Plant Annotation Workflow
6
1
Entering edit mode
10.7 years ago
User000 ▴ 710

Hello, I have ~200000 de novo assembled plant transcripts and have to do a proteome annotation. I have run BLASTX of my transcripts against protein databases. However, I got very poor hits. My final goal is to functionally annotate my transcripts. Any suggestions? A very detailed explanation is very appreciated since I have never worked in this field.

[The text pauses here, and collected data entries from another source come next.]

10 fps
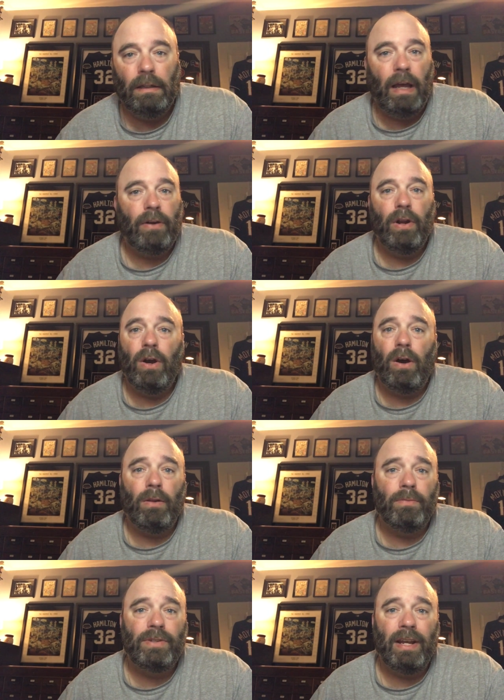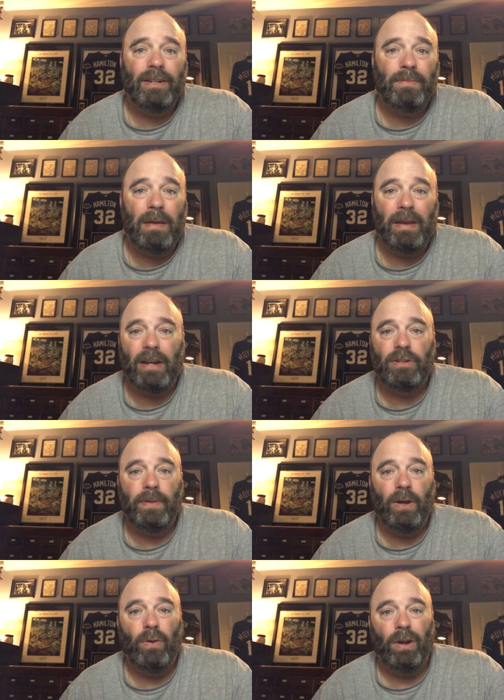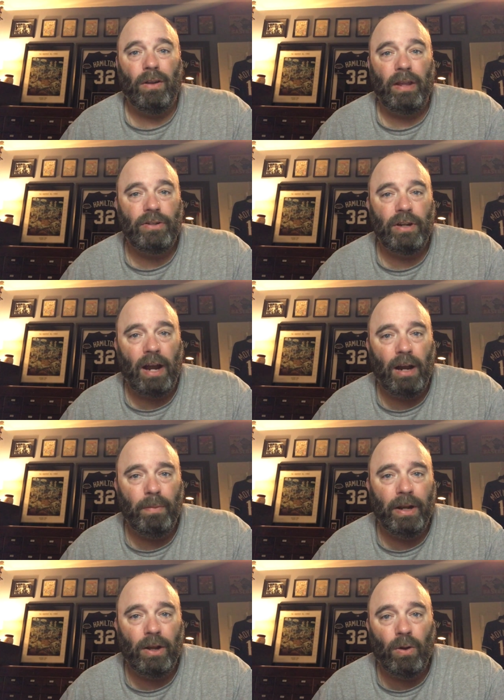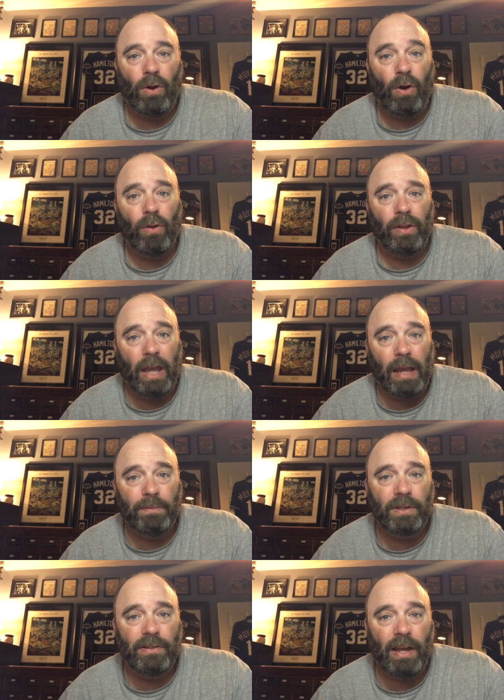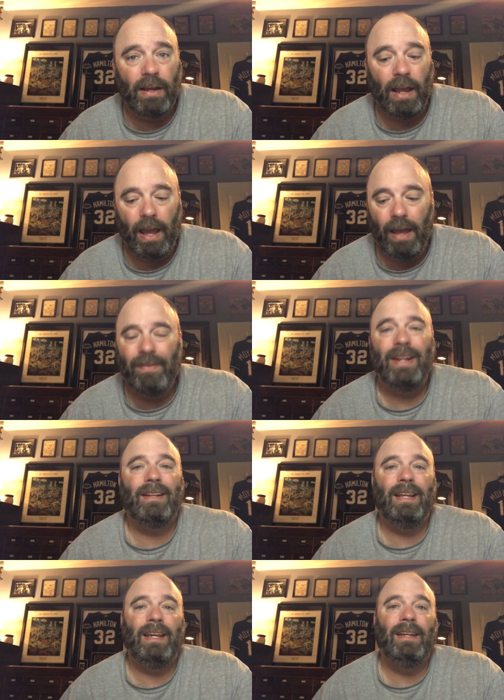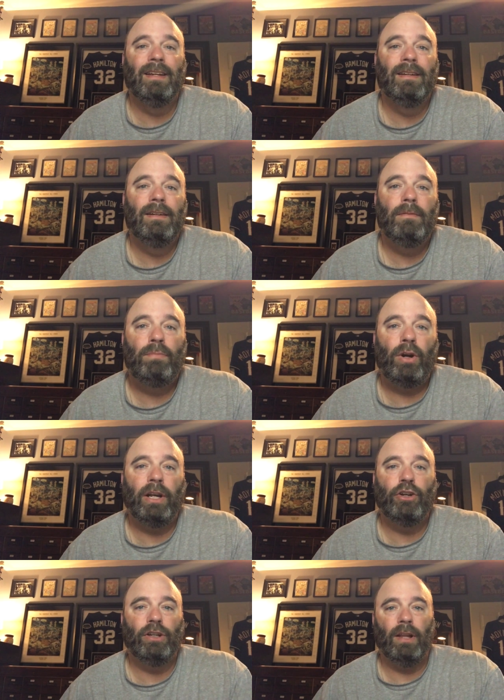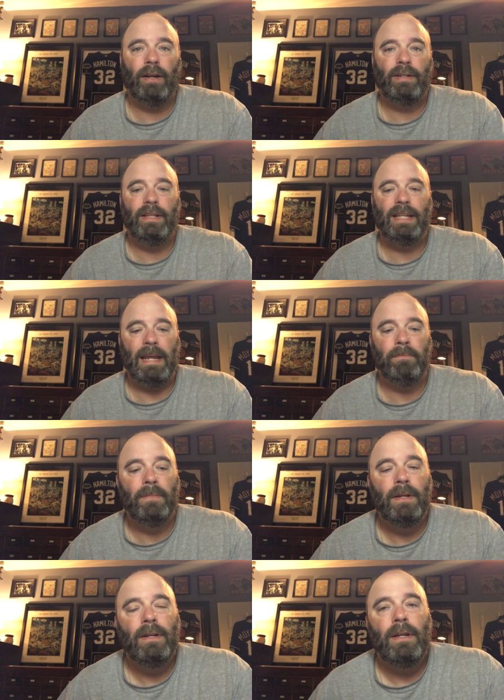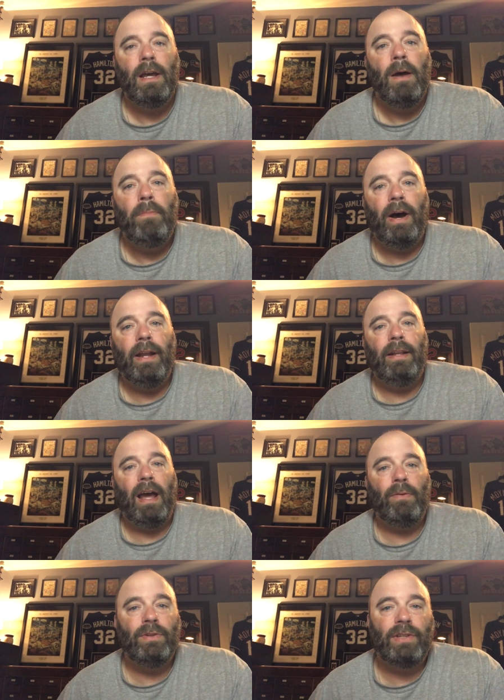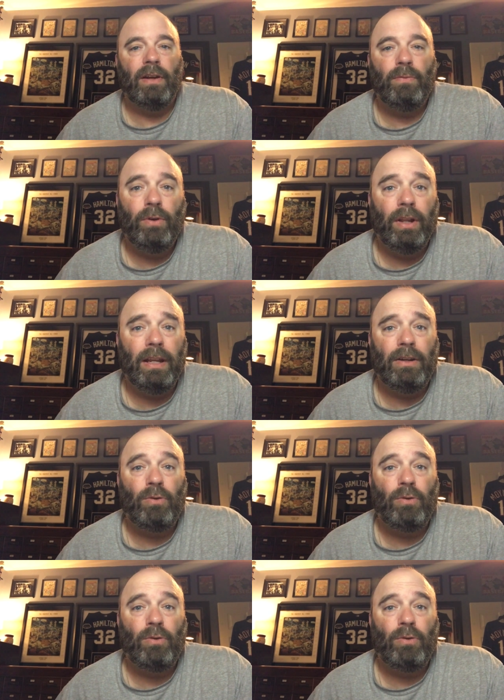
I don't know. All I'm saying is maybe I should be going to, they should hire me to go to all the games because I evidently bring good luck to the team. But that was a really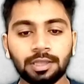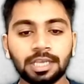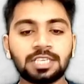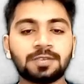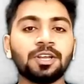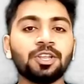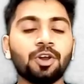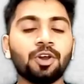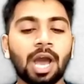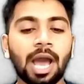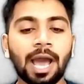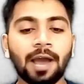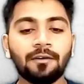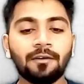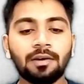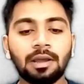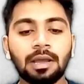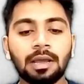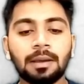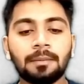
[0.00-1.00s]
you have,
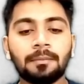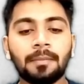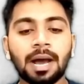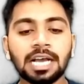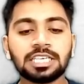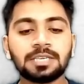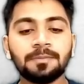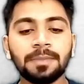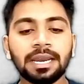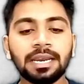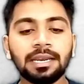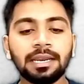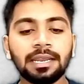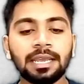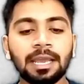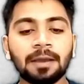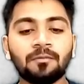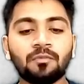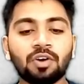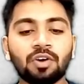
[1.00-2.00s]
mass mean
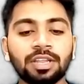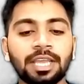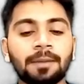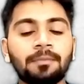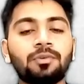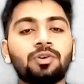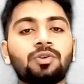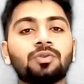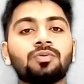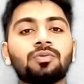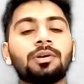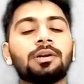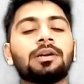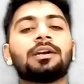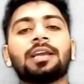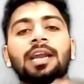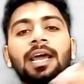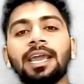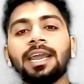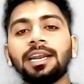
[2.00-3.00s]
m1 m2.
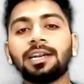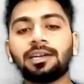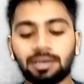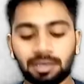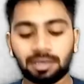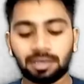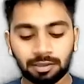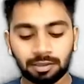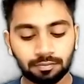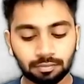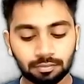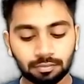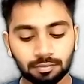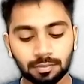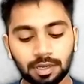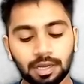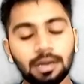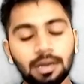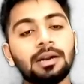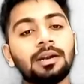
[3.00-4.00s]
Try
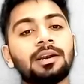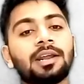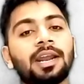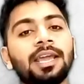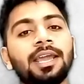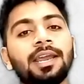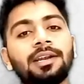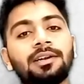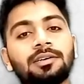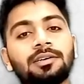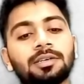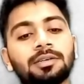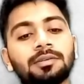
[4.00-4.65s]
it.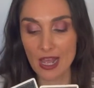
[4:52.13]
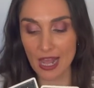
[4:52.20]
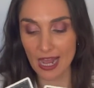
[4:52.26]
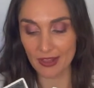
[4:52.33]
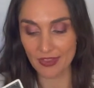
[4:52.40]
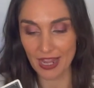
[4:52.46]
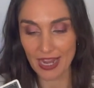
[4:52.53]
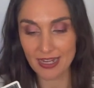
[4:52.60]

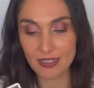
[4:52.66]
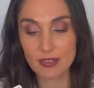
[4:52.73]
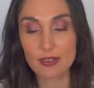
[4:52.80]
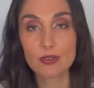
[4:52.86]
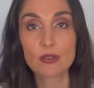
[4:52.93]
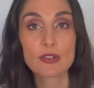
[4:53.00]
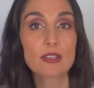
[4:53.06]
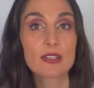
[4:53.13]
And the Ace of
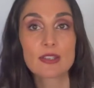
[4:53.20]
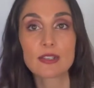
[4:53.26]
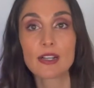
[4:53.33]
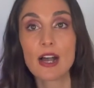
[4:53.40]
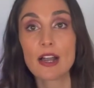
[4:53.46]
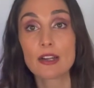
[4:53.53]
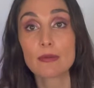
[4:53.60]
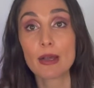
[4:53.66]
Swords is a
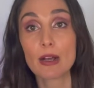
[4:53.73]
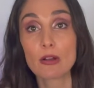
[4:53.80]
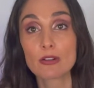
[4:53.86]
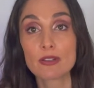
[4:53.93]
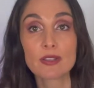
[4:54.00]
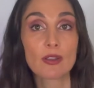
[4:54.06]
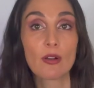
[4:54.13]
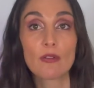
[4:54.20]
card about
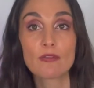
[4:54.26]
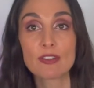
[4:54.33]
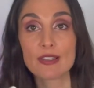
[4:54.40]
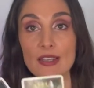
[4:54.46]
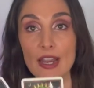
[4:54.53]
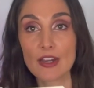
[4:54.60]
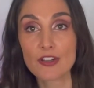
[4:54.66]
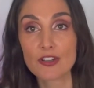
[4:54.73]
honest
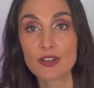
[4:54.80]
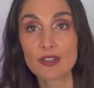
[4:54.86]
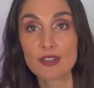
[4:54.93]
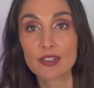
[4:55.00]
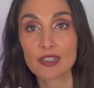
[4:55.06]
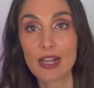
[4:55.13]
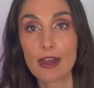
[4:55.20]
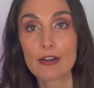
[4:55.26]
conversations,
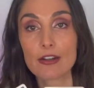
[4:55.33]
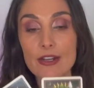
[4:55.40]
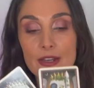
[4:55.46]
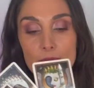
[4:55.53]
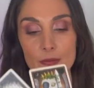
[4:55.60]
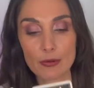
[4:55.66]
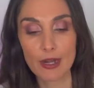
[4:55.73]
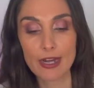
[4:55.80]
clarity,
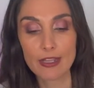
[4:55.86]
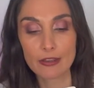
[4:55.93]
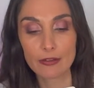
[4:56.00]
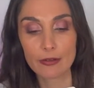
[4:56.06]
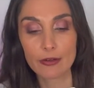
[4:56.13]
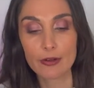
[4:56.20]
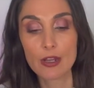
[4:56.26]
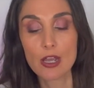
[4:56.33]
and
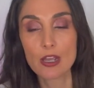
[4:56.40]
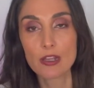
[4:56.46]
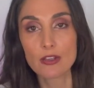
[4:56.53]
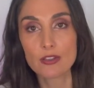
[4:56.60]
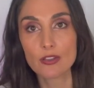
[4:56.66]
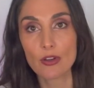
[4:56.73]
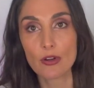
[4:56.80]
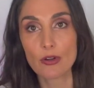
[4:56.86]
breakthrough.
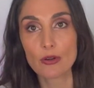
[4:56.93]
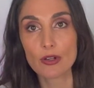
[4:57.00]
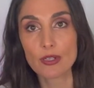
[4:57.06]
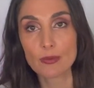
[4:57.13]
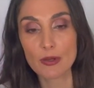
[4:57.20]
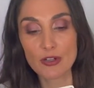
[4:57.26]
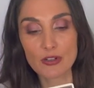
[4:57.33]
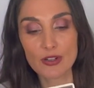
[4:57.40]
So
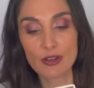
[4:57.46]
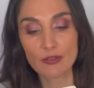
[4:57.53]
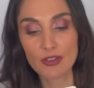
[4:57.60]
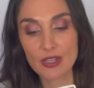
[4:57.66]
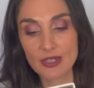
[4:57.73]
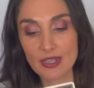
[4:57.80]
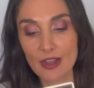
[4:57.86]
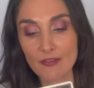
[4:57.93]
especially if
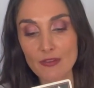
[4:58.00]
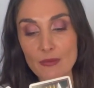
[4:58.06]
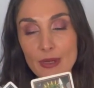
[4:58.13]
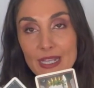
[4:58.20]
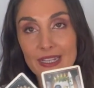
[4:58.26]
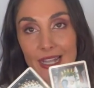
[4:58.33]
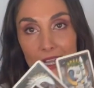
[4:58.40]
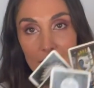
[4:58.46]
things haven't
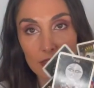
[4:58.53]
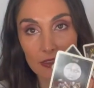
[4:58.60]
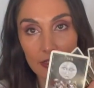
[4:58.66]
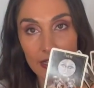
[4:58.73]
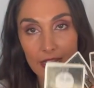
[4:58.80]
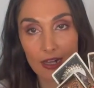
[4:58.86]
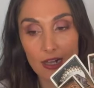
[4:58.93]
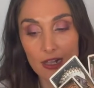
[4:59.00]
been that
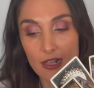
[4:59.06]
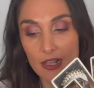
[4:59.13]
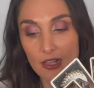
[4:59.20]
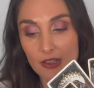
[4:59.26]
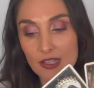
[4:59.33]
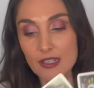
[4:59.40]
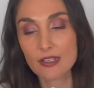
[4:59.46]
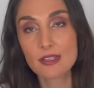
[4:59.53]
clear,
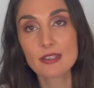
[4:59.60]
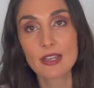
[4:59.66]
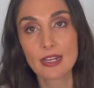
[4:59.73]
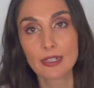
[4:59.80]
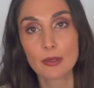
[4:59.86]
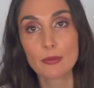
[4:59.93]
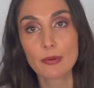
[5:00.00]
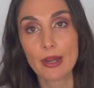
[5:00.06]
this is
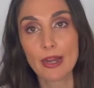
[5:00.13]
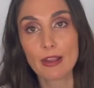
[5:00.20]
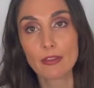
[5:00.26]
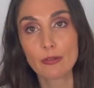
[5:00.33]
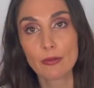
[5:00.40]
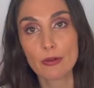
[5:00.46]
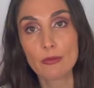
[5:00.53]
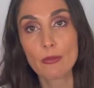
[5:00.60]
like a
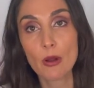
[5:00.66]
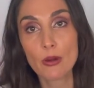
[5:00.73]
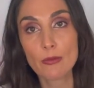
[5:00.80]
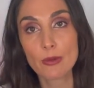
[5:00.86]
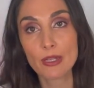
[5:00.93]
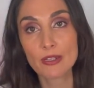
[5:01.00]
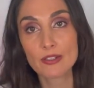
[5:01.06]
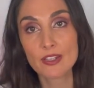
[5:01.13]
breakthrough
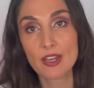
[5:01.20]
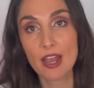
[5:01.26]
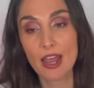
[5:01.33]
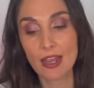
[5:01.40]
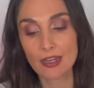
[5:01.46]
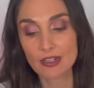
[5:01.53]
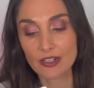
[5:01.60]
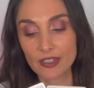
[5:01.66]
moment
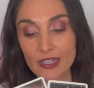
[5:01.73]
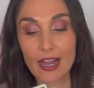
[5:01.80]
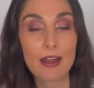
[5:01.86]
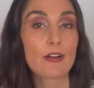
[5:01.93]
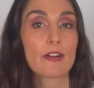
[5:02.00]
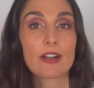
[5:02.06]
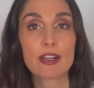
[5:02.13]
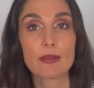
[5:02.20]
and
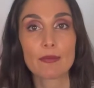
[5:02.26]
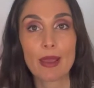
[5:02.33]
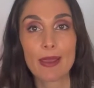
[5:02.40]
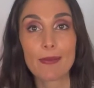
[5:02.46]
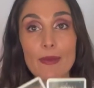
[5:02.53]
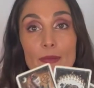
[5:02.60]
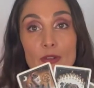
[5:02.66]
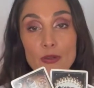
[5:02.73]
clarity
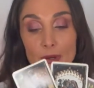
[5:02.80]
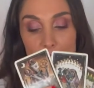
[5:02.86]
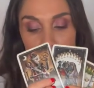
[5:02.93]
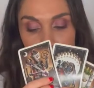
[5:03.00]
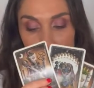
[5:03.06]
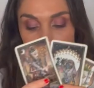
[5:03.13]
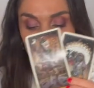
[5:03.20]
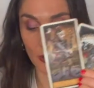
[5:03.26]
maybe between you
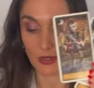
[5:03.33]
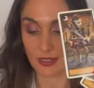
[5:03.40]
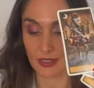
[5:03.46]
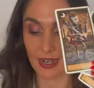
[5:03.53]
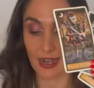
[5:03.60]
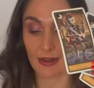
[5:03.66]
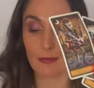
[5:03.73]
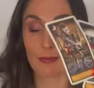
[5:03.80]
and this person, and a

Also, any other suggestions on this topic are welcomed.

plants • 6.5k views
ADD COMMENT
2
Entering edit mode
10.7 years ago
Mary 11k

Have you looked around at the iPlant resources? They may have some useful guidance for you: http://www.iplantcollaborative.org/

ADD COMMENT
1
Entering edit mode
10.7 years ago
jackuser1979 ▴ 890

Try to do blastx with adjusting higher e value parameters (may be e-10) to get hits. After that if no hits found, you can go for domain annotation like pfam and then for Gene ontology annotation and then you can proceed for KEGG annotation. You can use blast2go tool which does all above annotations.

ADD COMMENT
1
Entering edit mode
10.7 years ago
SES 8.6k

If you are working with grass genomes then you are in luck because there are several well annotated grass genomes (e.g., rice, maize, sorghum, etc.). A good place to start would be the gramene website, which is a resource for working with plant genomes. It is not possible to fully explain what path you should take without knowing your end goal. For example, it's not clear if you are just trying to annotate a genome or if there is some underlying biological question that you are actually interested in. Whatever your goal is, it may be helpful to know there is an archive of data on the gramene site that allows you to bulk download genes, ontologies, pathway information, etc. That may give you faster access to the data you need, rather than trying to construct these resources yourself.

ADD COMMENT
1
Entering edit mode
10.7 years ago
Ann ★ 2.4k

It seems weird that you are not getting very good hits. What's the size distribution of your transcripts? Maybe they are mostly very short? Also, many of your transcripts might be non-coding. I would expect about half the sequences to be non-coding based on my experience with blueberry and working with a draft genome, which is of course a very different project than yours. Others may have a much better idea - I've only done this type of thing for one plant. Regarding which plant databases to use: I would recommend getting all the fully sequenced annotated plant protein RefSeq databases and maybe supplementing those with proteomes from Phytozome. However, there's a catch - some plant genomes have many more functional annotations than others. Probably Arabidopsis is the most extensively annotated, followed by rice. Tomato also seems pretty well annotated. Another databases you definitely want to use for annotation is the PlantCyc enzyme database. Once you sort out the informatics, you can use it to assign plant pathway accessions, which can be incredibly useful if you're going after medicinal compounds or other metabolic pathways.

ADD COMMENT
0
Entering edit mode

they are short, yes, my wheat is also tetraploid, so problem of homeologs. I did blast against Phytozome as well, I got hits for less than half of the contigs. At the end the only database that gave me more hits was Ensembl. Why is that half of the seq-s are non-coding? May I ask you which workflow did you use to annotate blueberry? thank you for the post

ADD REPLY
0
Entering edit mode
10.7 years ago
nbvasani ▴ 240

Download protein database of Arabidopsis thaliana db from NCBI or uniport, then run blastx against your transcripts data. As Arabidopsis thaliana resemble to many of plant species, you will get lots of hits.

ADD COMMENT
1
Entering edit mode

As Arabidopsis thaliana resemble to many of plant species, you will get lots of hits.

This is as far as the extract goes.